ABIM makes its case for MOC
AN ANALYSIS written by ABIM researchers and published last month by Annals of Internal Medicine finds an association between participating in ABIM’s maintenance of certification (MOC) program and doing better on HEDIS scores than doctors who do not maintain certification.
But according to the analysis, both groups of physicians may have a lot of room to improve. The authors looked at HEDIS-score performance for almost 1,300 internists, with close to 800 maintaining certification and nearly 500 not. Among those maintaining certification, 58.4% completed semiannual HbA1C testing for diabetic patients vs. 54.4% of physicians who did not. In addition, 79.4% in the MOC group performed LDL testing for patients with coronary heart disease vs. 77.4% in the non-MOC cohort.
An accompanying editorial pointed to those low adherence rates in both groups. It also concluded: “The medical profession would be better off if its certifying bodies … focused on how the recertification process can add the most true value to the public and their physician constituencies.”
What to wear? Patients prefer formal with white coat
TO FIND OUT if what physicians wear influences patient satisfaction, researchers asked more than 4,000 patients in 10 U.S. academic centers to rate photos of both a male and female physician in seven different types of attire. Clothing samples ranged from casual or business suit to formal attire with white coat.

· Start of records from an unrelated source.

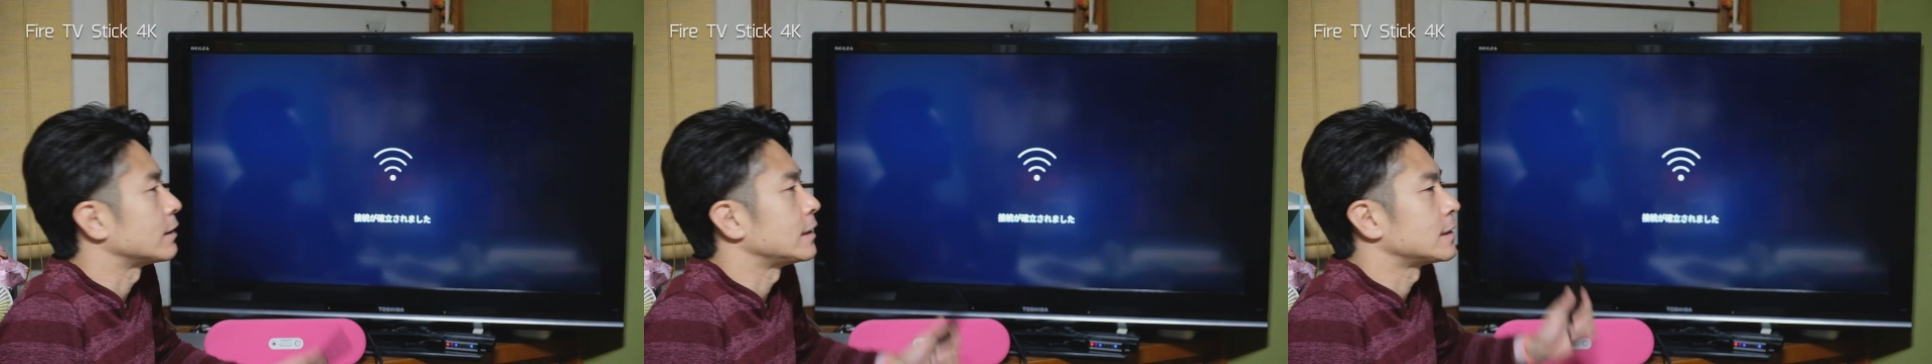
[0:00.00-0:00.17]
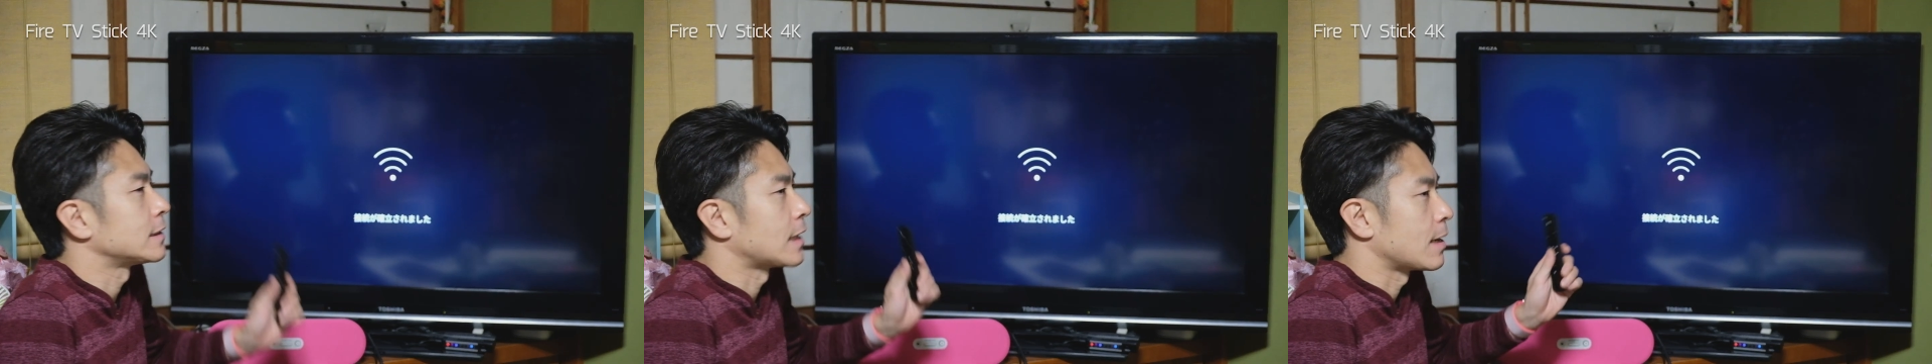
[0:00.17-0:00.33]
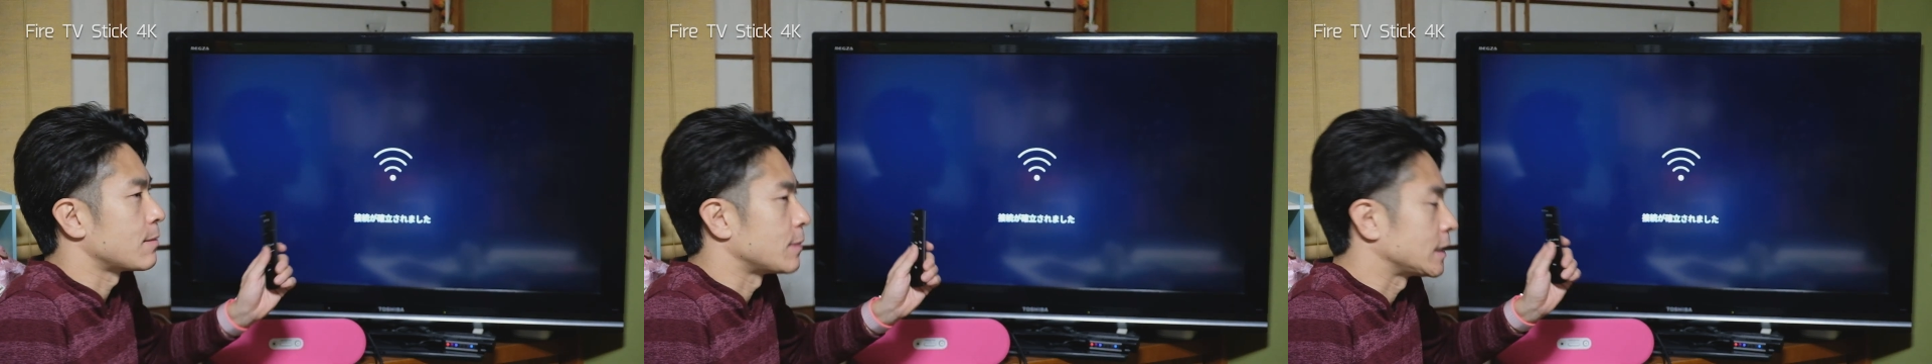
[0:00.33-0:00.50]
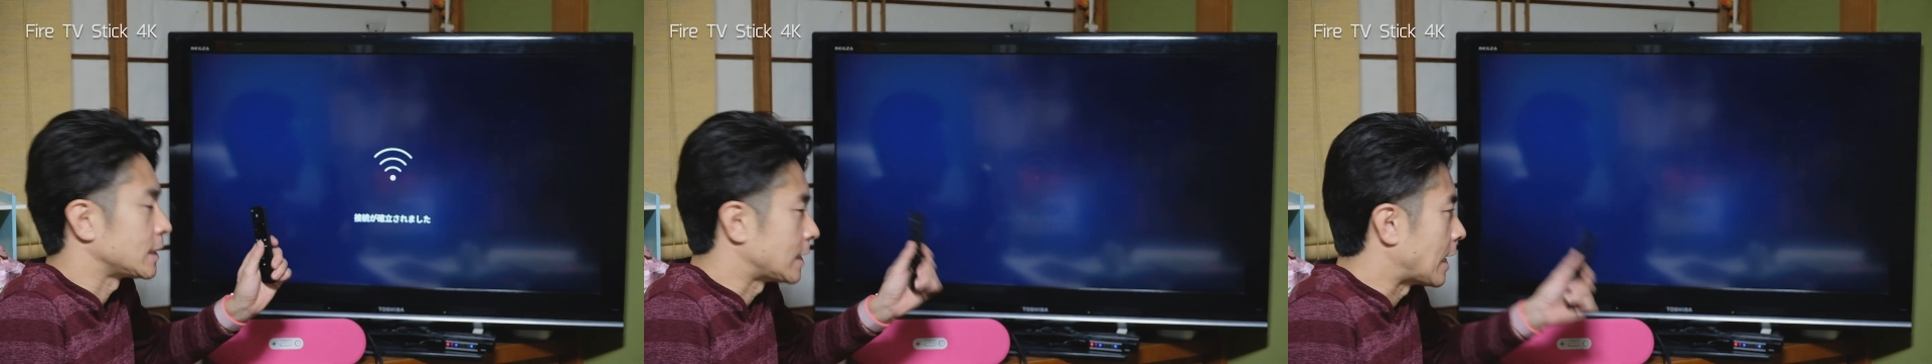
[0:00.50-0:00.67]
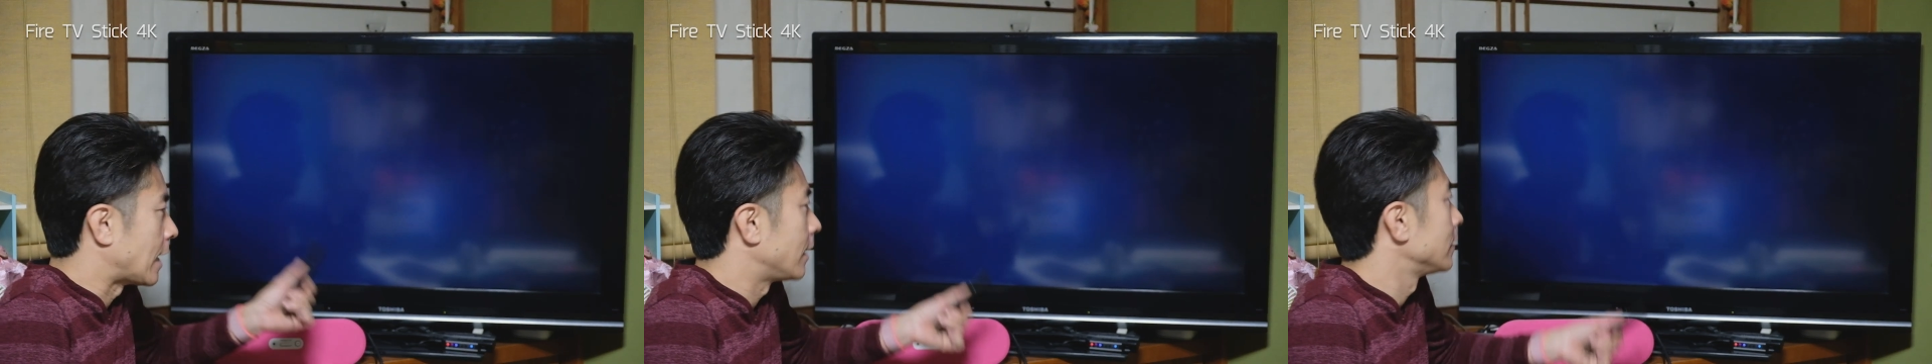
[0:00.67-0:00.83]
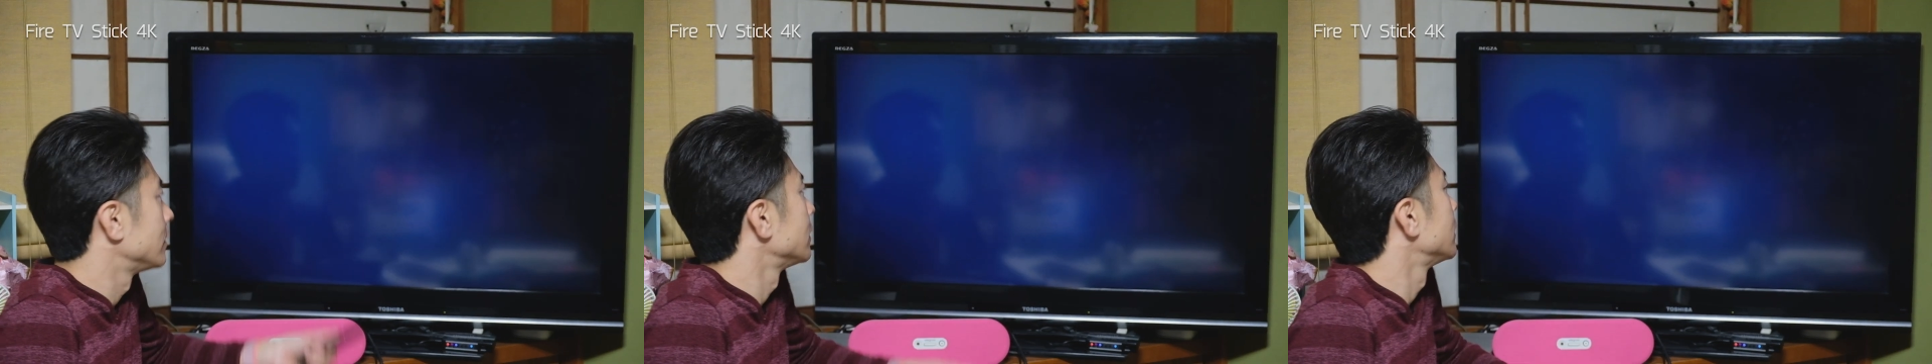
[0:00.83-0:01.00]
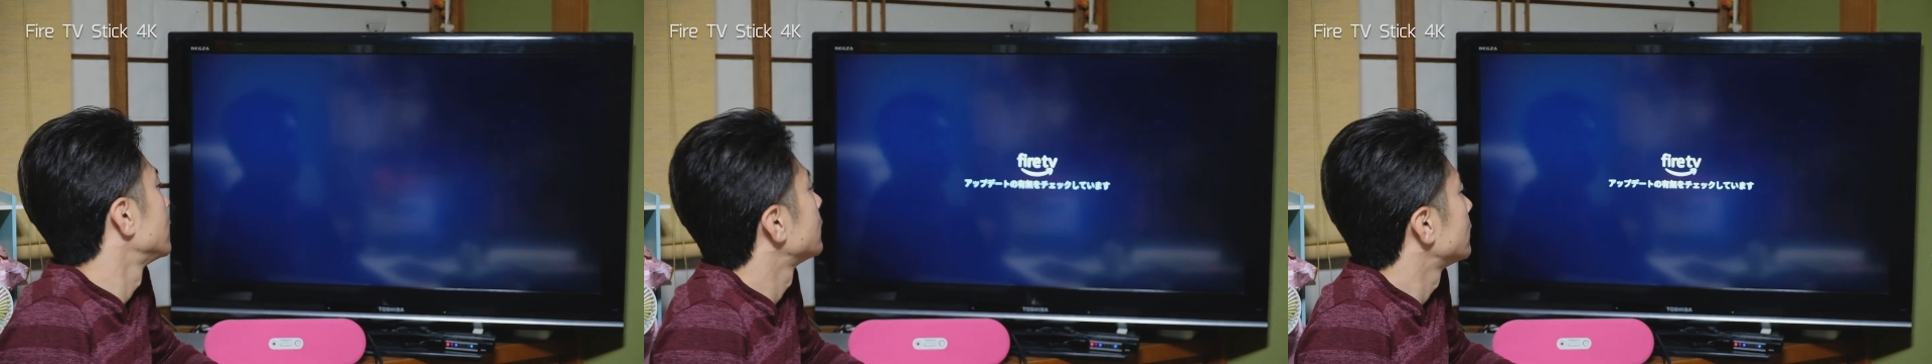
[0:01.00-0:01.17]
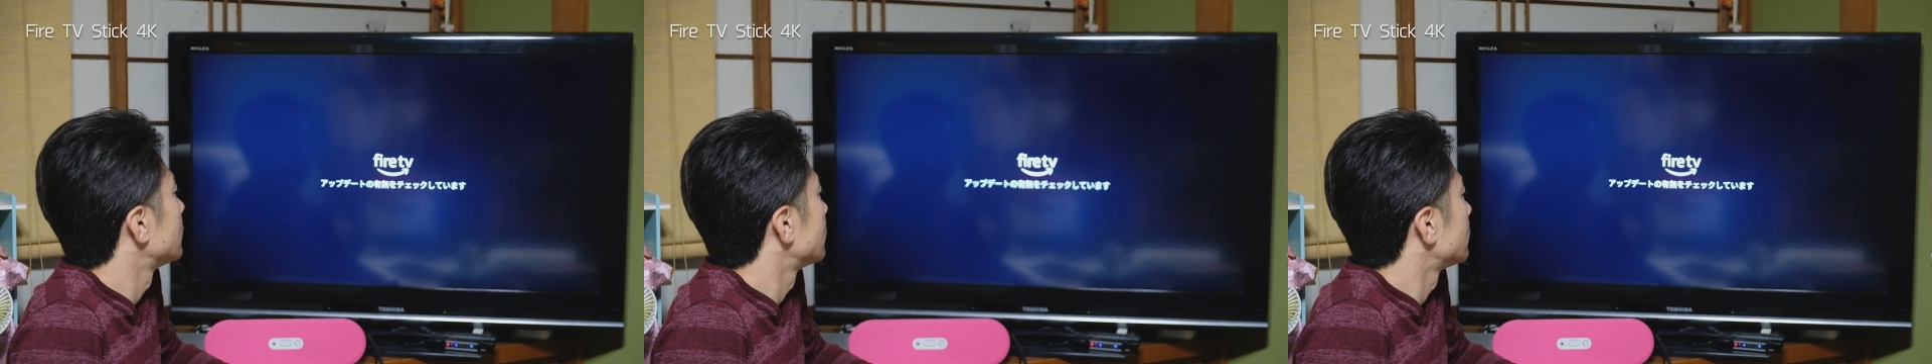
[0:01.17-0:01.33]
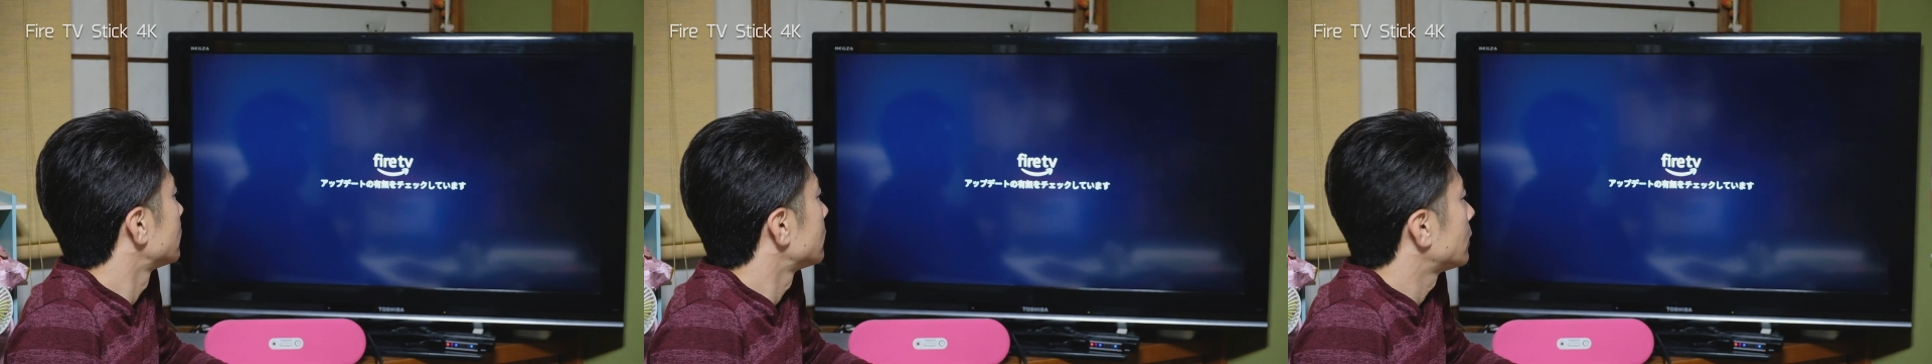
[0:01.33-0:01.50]
立されました。
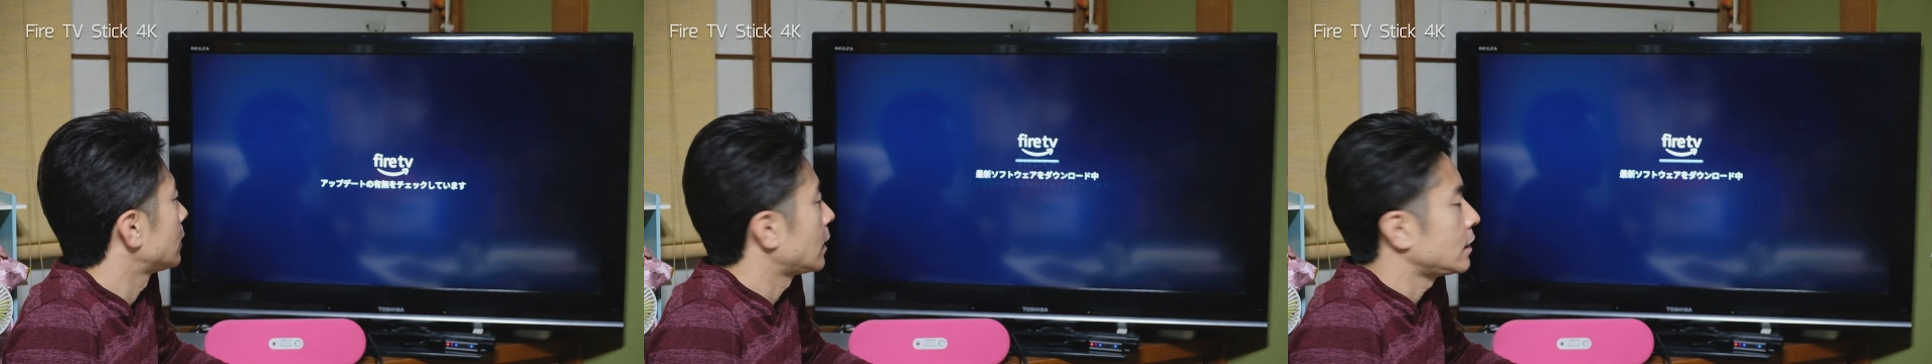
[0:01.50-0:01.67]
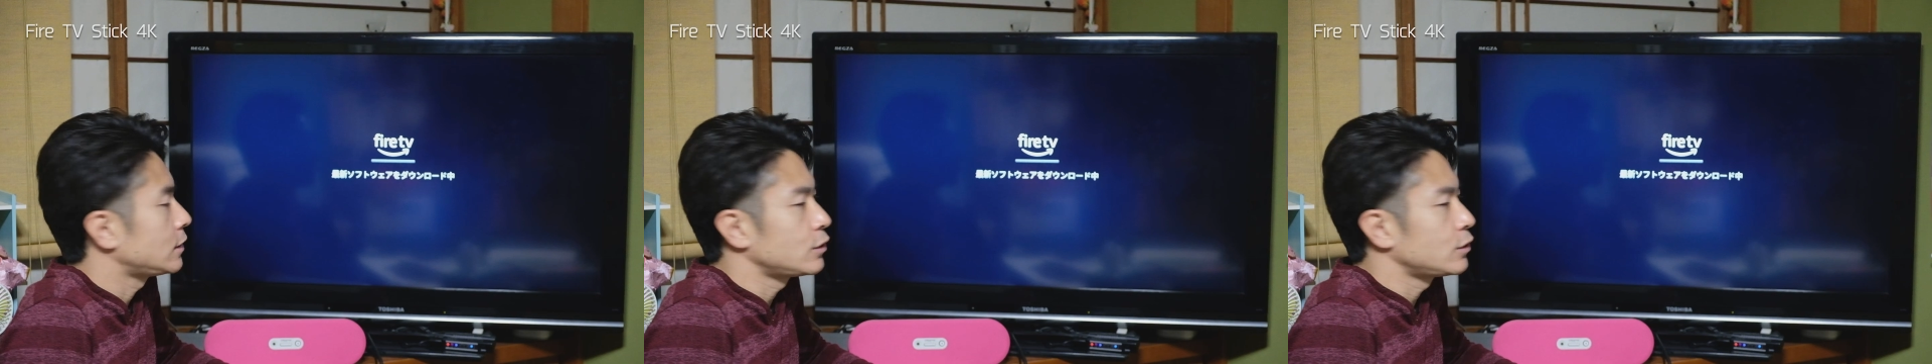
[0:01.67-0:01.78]
で、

More than one-third of patients admitted that attire influenced their satisfaction with their care. And more patients preferred formal attire with white coat for both male and female doctors, although scrubs were preferred for surgeons and emergency physicians.
Scrubs with white coat came in second, while formal attire without a white coat was patients’ third choice in domains that included “knowledgeable,” “approachable” and “trustworthy.” BMJ Open published the results in May.
Patient preferences also varied by region, with 51% of respondents in the South preferring formal attire with white coat vs. only 38% of those in the Northeast. “Our data suggest,” the authors write, “that [attire] may influence how patients perceive care and perhaps how willing they are to trust their doctors.”